PostPosted: Sat Jan 10, 2015 7:45 pm
by CaveGuy
Thanks ..

Code: Select all
test3.lsp
(println "sys-info " (sys-info))
(setq a '())
(reset 32768)
(println "sys-info " (sys-info))
(for (x 1 10000) (setq a (append (list x 1 2) a)))
(println "sys-info " (sys-info))
(exit)

~# newlisp -x test.lsp test3
~# ./test3
sys-info (489 576460752303423488 409 2 0 2048 0 6871 10602 1409)
sys-info (490 32768 410 2 0 2048 0 6871 10602 1409)
ERR: not enough memory

Great it works! my-bad the error was in my testing.

Any thoughts on passing in a new/modified arg-list and restarting with (reset arg-list).
Is would be like (reset true) only with a new arg-list substituted.

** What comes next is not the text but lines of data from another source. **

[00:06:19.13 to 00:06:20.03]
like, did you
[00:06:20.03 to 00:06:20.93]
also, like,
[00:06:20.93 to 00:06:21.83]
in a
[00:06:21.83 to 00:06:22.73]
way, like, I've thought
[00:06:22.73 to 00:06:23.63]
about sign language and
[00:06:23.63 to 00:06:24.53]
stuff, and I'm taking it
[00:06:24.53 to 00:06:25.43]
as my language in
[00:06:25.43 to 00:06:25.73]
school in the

BTW: any previous lazyman's use of (reset 1) as a short cut for (reset true)
now should be something more cryptic like (reset (not nil)) so the heap size is not set to 1 :)

Re: newlisp -x does not play well with -m or -s

PostPosted: Thu Feb 19, 2015 2:17 am
by protozen
Cool, nice that we'll be able to set the cell memory, but the having access to the stack size would open up others options for dynamic constraints.

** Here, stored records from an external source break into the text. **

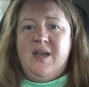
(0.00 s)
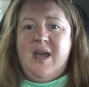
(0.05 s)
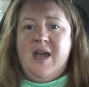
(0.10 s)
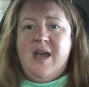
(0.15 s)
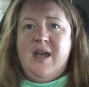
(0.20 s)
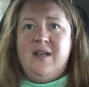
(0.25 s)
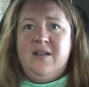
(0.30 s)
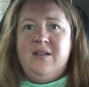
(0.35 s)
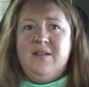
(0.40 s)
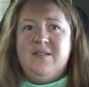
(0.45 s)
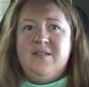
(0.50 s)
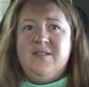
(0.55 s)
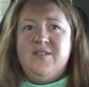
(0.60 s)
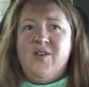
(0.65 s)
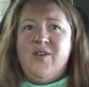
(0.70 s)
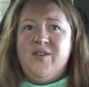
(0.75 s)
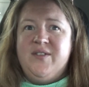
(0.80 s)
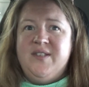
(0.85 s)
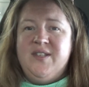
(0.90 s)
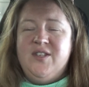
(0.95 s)
and
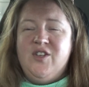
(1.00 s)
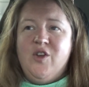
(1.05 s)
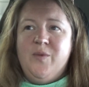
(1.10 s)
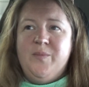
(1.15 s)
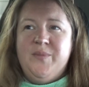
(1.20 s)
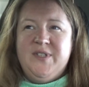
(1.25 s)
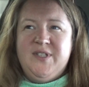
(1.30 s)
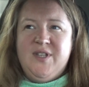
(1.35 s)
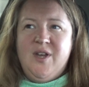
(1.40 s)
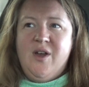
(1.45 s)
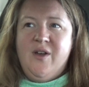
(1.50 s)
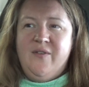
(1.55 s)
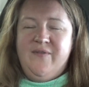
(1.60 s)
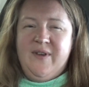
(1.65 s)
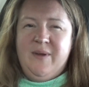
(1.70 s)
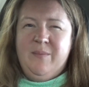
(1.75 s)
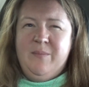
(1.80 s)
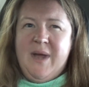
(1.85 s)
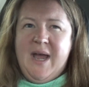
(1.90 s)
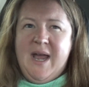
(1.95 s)
started
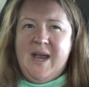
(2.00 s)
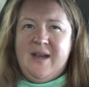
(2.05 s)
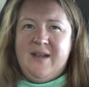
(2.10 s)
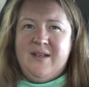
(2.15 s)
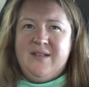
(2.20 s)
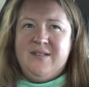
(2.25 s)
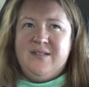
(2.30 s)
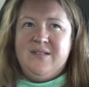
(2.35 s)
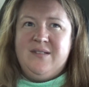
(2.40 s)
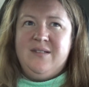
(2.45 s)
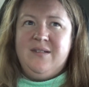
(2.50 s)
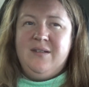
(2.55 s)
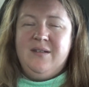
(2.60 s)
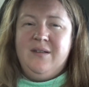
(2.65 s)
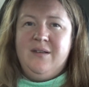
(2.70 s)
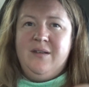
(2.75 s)
observing Max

Re: newlisp -x does not play well with -m or -s

PostPosted: Thu Mar 12, 2015 11:37 am
by ralph.ronnquist
A different take on this problem is to use the execve function to "morph" into a different executable, basically like exec-ing a different command line but without forking. A morph pre-amble is not overly complicated, e.g.:
Code: Select all
(module "unix.lsp")
(import unix:library "execve")

(define (morph cmdlist envlist)
  (let ((argv (append cmdlist '(0))) (envp (append (or envlist '()) '(0))))
    (execve (first argv)
            (pack (dup "lu " (length argv)) argv)
            (pack (dup "lu " (length envp)) envp))))

Note that it's crucial to pack the string arrays for execve in a way that ensures their perstence, which the above seems to do.

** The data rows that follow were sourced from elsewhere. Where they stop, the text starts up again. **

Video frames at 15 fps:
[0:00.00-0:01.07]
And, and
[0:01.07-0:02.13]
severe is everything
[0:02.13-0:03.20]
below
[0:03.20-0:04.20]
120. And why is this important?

The following is a (subsequent) test of morphing by re-invoking this interpreter with new command line arguments, and a final "-e(X)" for the main activity
Code: Select all
(when (!= (main-args -1) "-e(X)")
  (println "Before: " (sys-info))
  (let (p (or (real-path (main-args 0) true) (main-args 0)))
    (morph (extend (list p "-s8000" "-m20000") (1 (main-args)) '("-e(X)"))  '()))
  (println "comes to here only if morphing fails")
  (exit 0))

(define (X)
  (println "After: " (sys-info))
  (exit 0))

You may put those two code blocks into the one file, say morph.lsp, and also create an embedded executable, say morph, and run them:
Code: Select all
newlisp -x morph.lsp morph
chmod a+x morph
newlisp morph.lsp
./morph


The morphing in this way re-executes the embedded interpreter with new command line arguments, like adding -s and -m arguments, etc., but requires that the main script activity is postponed to be invoked via a final -e, which also is used as flag for morphing or not. If you don't flag it, you may get an interesting morphing loop.

Maybe there could be a morph primitive (perhaps under a better name), although I have no idea whether it's portable enough for that.